Em 24 de setembro de 2021, o Ministro do Supremo Tribunal Federal, Luis Roberto Barroso, proibiu a presença de missões religiosas nas aldeias indígenas por entender que devido à pandemia causada pelo coronavírus teria que haver um cuidado maior com os povos que vivem de maneira isolada para não serem infectados por pessoas de fora do seu convívio.
Com a proibição dos grupos religiosos nas aldeias, a Frente Parlamentar Evangélica divulgou uma nota de repúdio ao ministro Luís Roberto Barroso, do STF, por conta da proibição de missões religiosas em aldeias indígenas isoladas alegando que a decisão era “anticristã” e “antidemocrática” e foi tomada pelo ministro com o “simples intuito de promover acintosamente uma perseguição ideológica e religiosa aos missionários cristãos”.
“A decisão do Ministro Barroso consiste em verdadeira perseguição e uma tentativa de impedimento das atividades missionárias junto aos povos indígenas do Brasil, justamente em um momento em que precisam de apoio, como o da atual pandemia de Covid-19”, disse a nota da frente religiosa.
Segundo o Boletim Epidemiológico da Secretaria Especial de Saúde Indígena (Sesai), ligada ao Ministério da Saúde, já foram registrados 53.997 casos de indígenas infectados e 817 mortes causadas pela Covid-19. No Amazonas, já foram 8.940 casos confirmados e 142 óbitos causados pelo coronavírus.
“Historicamente, sempre existiu resistência a ‘remédio de branco’. Mas o que a gente está vendo agora é uma recusa acima a média, ajudada também por uma campanha de desacreditação e fake news, propagandas numa região já complicada. É muita desinformação circulando com histórias absurdas como de um chip implantado no corpo de quem for vacinado, para ser monitorado pelos chineses, vai virar jacaré ou que a vacina e feita por embriões de aborto.
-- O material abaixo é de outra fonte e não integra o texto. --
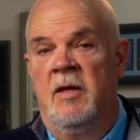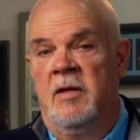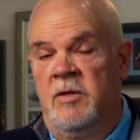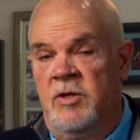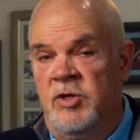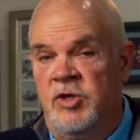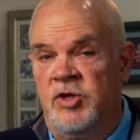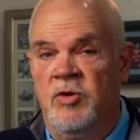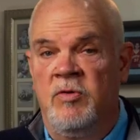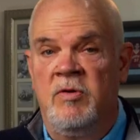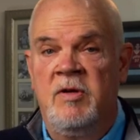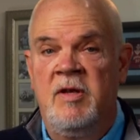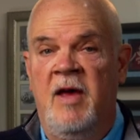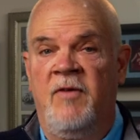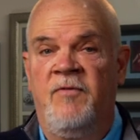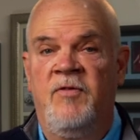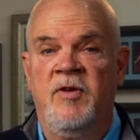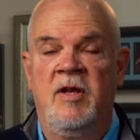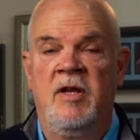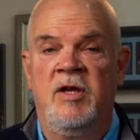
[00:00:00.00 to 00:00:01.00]
Does your
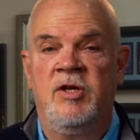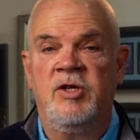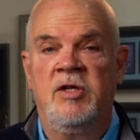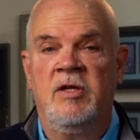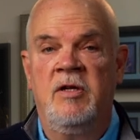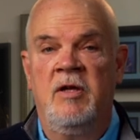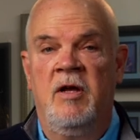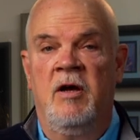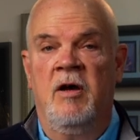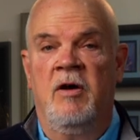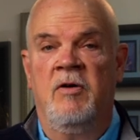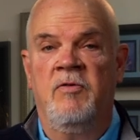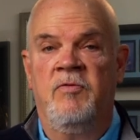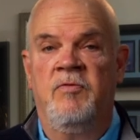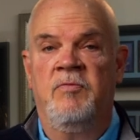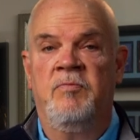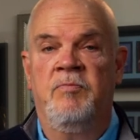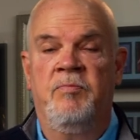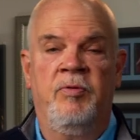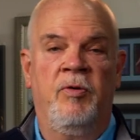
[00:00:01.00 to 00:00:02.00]
definition
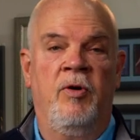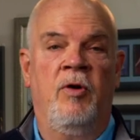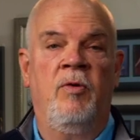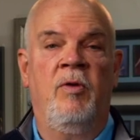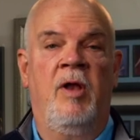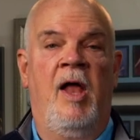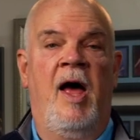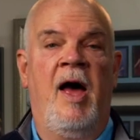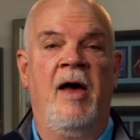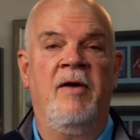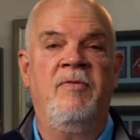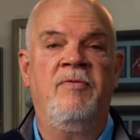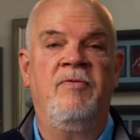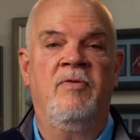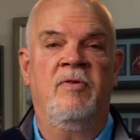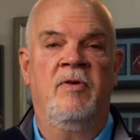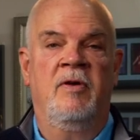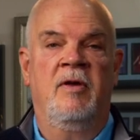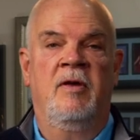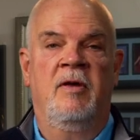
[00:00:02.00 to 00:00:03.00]
of pro
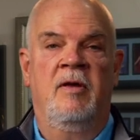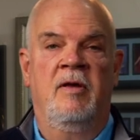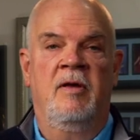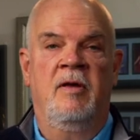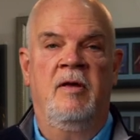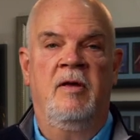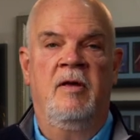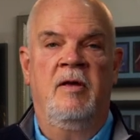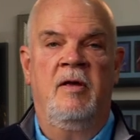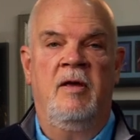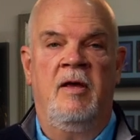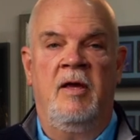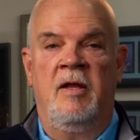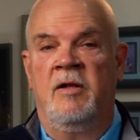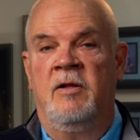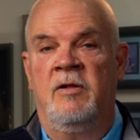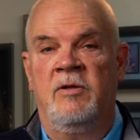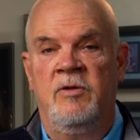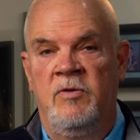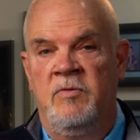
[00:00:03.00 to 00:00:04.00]
life
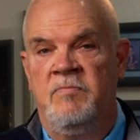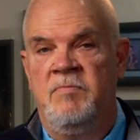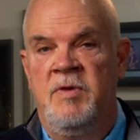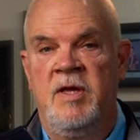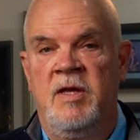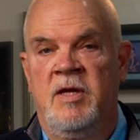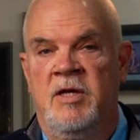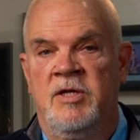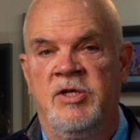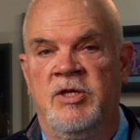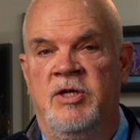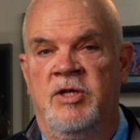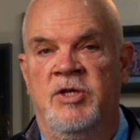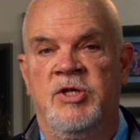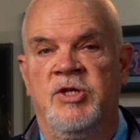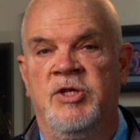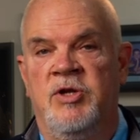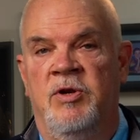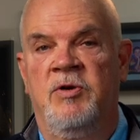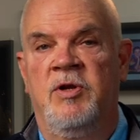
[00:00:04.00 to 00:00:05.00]
include being as
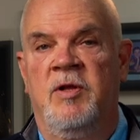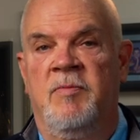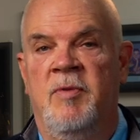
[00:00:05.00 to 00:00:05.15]
concerned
São desinformações que geram medo e matam”, disse Caetano Scanavinno, representante do Projeto Saúde e Alegria, que atua desde 1987 na Amazônia brasileira.
O Ministério da Saúde estimou o número de 406.962 como indígenas do público alvo para receberem a vacinação contra a Covid-19. Desse total, 329.714 indígenas já receberam a dose única ou as duas doses da vacina e estão imunizados, o que corresponde a 81% do público alvo. No Amazonas, a população indígena que pode receber a vacinação é de 91.980. Já foram vacinados com a segunda dose ou a dose única, 70.682, o que corresponde a 77% do público-alvo. Para Orlando, esse número poderia ser ainda maior, caso não houvesse desinformação nas aldeias.
“É preocupante a situação, no Amazonas, por conta das ‘fake news’. Muitos ‘parentes’ foram vacinados com as duas doses da vacina contra a Covid-19 e muitos da terceira idade aguardam a dose de reforço, que pode fortalecer o organismo diante da doença. É importante que os agentes de vacinação continuem em prol das comunidades indígenas e realizem a vacinação. É lamentável o que aconteceu e a gente espera que as organizações indígenas se fortaleçam cada vez mais e assim possam responder por suas comunidades para evitar desinformação”, finalizou Orlando Baré.